■ TASK DETAILS
Below are some entries. Output each one exactly as it appears.
========================
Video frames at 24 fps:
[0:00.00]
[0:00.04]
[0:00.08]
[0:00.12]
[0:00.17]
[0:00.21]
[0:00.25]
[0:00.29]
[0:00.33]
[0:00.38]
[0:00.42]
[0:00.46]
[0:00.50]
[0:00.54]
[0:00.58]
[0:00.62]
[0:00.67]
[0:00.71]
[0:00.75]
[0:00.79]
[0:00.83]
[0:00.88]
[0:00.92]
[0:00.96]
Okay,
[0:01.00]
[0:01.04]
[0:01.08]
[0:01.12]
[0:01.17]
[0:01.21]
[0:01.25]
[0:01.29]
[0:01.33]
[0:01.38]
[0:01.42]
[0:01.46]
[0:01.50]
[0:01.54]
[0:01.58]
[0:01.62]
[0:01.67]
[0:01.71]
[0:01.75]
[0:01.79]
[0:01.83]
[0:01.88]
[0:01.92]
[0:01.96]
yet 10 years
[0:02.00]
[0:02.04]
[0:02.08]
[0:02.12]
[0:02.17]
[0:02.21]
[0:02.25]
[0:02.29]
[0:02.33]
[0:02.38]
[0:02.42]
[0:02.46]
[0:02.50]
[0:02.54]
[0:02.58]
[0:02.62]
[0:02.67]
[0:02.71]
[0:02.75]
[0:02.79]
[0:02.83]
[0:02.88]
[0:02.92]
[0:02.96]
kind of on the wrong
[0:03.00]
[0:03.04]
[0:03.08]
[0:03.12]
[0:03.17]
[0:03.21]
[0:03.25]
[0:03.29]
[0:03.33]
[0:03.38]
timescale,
========================
■ ANSWER TO THIS TASK
Video frames at 24 fps:
[0:00.00]
[0:00.04]
[0:00.08]
[0:00.12]
[0:00.17]
[0:00.21]
[0:00.25]
[0:00.29]
[0:00.33]
[0:00.38]
[0:00.42]
[0:00.46]
[0:00.50]
[0:00.54]
[0:00.58]
[0:00.62]
[0:00.67]
[0:00.71]
[0:00.75]
[0:00.79]
[0:00.83]
[0:00.88]
[0:00.92]
[0:00.96]
Okay,
[0:01.00]
[0:01.04]
[0:01.08]
[0:01.12]
[0:01.17]
[0:01.21]
[0:01.25]
[0:01.29]
[0:01.33]
[0:01.38]
[0:01.42]
[0:01.46]
[0:01.50]
[0:01.54]
[0:01.58]
[0:01.62]
[0:01.67]
[0:01.71]
[0:01.75]
[0:01.79]
[0:01.83]
[0:01.88]
[0:01.92]
[0:01.96]
yet 10 years
[0:02.00]
[0:02.04]
[0:02.08]
[0:02.12]
[0:02.17]
[0:02.21]
[0:02.25]
[0:02.29]
[0:02.33]
[0:02.38]
[0:02.42]
[0:02.46]
[0:02.50]
[0:02.54]
[0:02.58]
[0:02.62]
[0:02.67]
[0:02.71]
[0:02.75]
[0:02.79]
[0:02.83]
[0:02.88]
[0:02.92]
[0:02.96]
kind of on the wrong
[0:03.00]
[0:03.04]
[0:03.08]
[0:03.12]
[0:03.17]
[0:03.21]
[0:03.25]
[0:03.29]
[0:03.33]
[0:03.38]
timescale,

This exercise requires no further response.